Xu Qi, Gao Ran, Chang Huan, Li Zhipei, Wang Fei, Cui Yi, Liu Jie, Guo Dong, Pan Xiaolong, Zhu Lei, Zhang Qi, Tian Qinghua, Huang Xin, Yan Jinghao, Jiang Lin, Xin Xiangjun
Opt Express. 2023 Nov 20;31(24):40508-40524. doi: 10.1364/OE.502563.
Orbital angular momentum (OAM) mode division multiplexing (MDM) has emerged as a new multiplexing technology that can significantly increase transmission capacity. In addition, probabilistic shaping (PS) is a well-established technique that can increase the transmission capacity of an optical fiber to close to the Shannon limit. However, both the mode coupling and the nonlinear impairment lead to a considerable gap between the OAM-MDM channel and the conventional additive white Gaussian noise (AWGN) channel, meaning that existing PS technology is not suitable for an OAM-MDM intensity-modulation direct-detection (IM-DD) system. In this paper, we propose a Bayesian generative adversarial network (BGAN) emulator based on an end-to-end (E2E) learning strategy with probabilistic shaping (PS) for an OAM-MDM IM/DD transmission with two modes. The weights and biases of the BGAN emulator are treated as a probability distribution, which can be accurately matched to the stochastic nonlinear model of OAM-MDM. Furthermore, a BGAN emulator based on an E2E learning strategy is proposed to find the optimal probability distribution of PS for an OAM-MDM IM/DD system. An experiment was conducted on a 200 Gbit/s two OAM modes carrierless amplitude phase-32(CAP-32) signal over a 5 km ring-core fiber transmission, and the results showed that the proposed BGAN emulator outperformed a conventional CGAN emulator, with improvements in modelling accuracy of 29.3% and 26.3% for the two OAM modes, respectively. Moreover, the generalized mutual information (GMI) of the proposed E2E learning strategy outperformed the conventional MB distribution and the CGAN emulator by 0.31 and 0.33 bits/symbol and 0.16 and 0.2 bits/symbol for the two OAM modes, respectively. Our experimental results demonstrate that the proposed E2E learning strategy with the BGAN emulator is a promising candidate for OAM-MDM IM/DD optic fiber communication.
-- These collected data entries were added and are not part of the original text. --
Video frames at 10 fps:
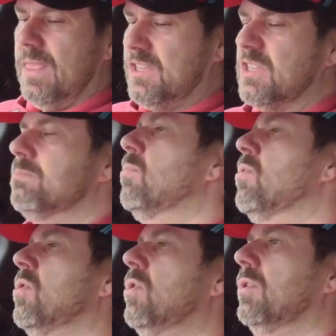This is
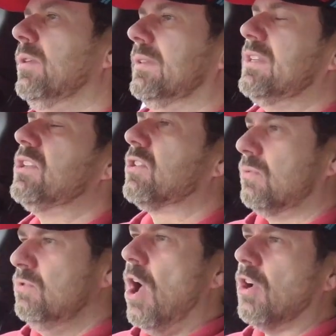
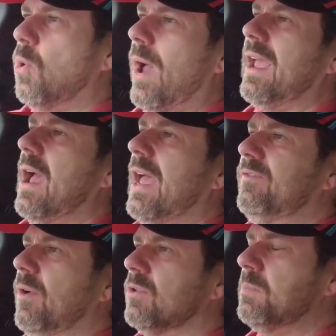not quite
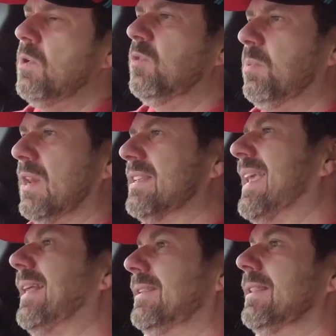iPhone smooth, but it's
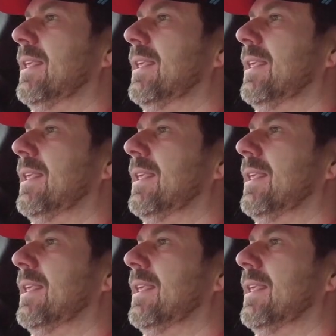getting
轨道角动量(OAM)模式分割复用(MDM)已成为一种能够显著提高传输容量的新型复用技术。此外,概率整形(PS)是一种成熟的技术,它可以将光纤的传输容量提高到接近香农极限。然而,模式耦合和非线性损伤导致OAM-MDM信道与传统加性高斯白噪声(AWGN)信道之间存在相当大的差距,这意味着现有的PS技术不适用于OAM-MDM强度调制直接检测(IM-DD)系统。在本文中,我们提出了一种基于端到端(E2E)学习策略和概率整形(PS)的贝叶斯生成对抗网络(BGAN)模拟器,用于具有两种模式的OAM-MDM IM/DD传输。BGAN模拟器的权重和偏差被视为概率分布,它可以精确匹配OAM-MDM的随机非线性模型。此外,还提出了一种基于E2E学习策略的BGAN模拟器,以找到OAM-MDM IM/DD系统的PS最优概率分布。在5公里环形芯光纤传输上对200 Gbit/s的两个OAM模式无载波幅度相位-32(CAP-32)信号进行了实验,结果表明,所提出的BGAN模拟器优于传统的CGAN模拟器,两种OAM模式的建模精度分别提高了29.3%和26.3%。此外,所提出的E2E学习策略的广义互信息(GMI)在两种OAM模式下分别比传统的MB分布和CGAN模拟器高出0.31和0.33比特/符号以及0.16和0.2比特/符号。我们的实验结果表明,所提出的带有BGAN模拟器的E2E学习策略是OAM-MDM IM/DD光纤通信的一个有前途的候选方案。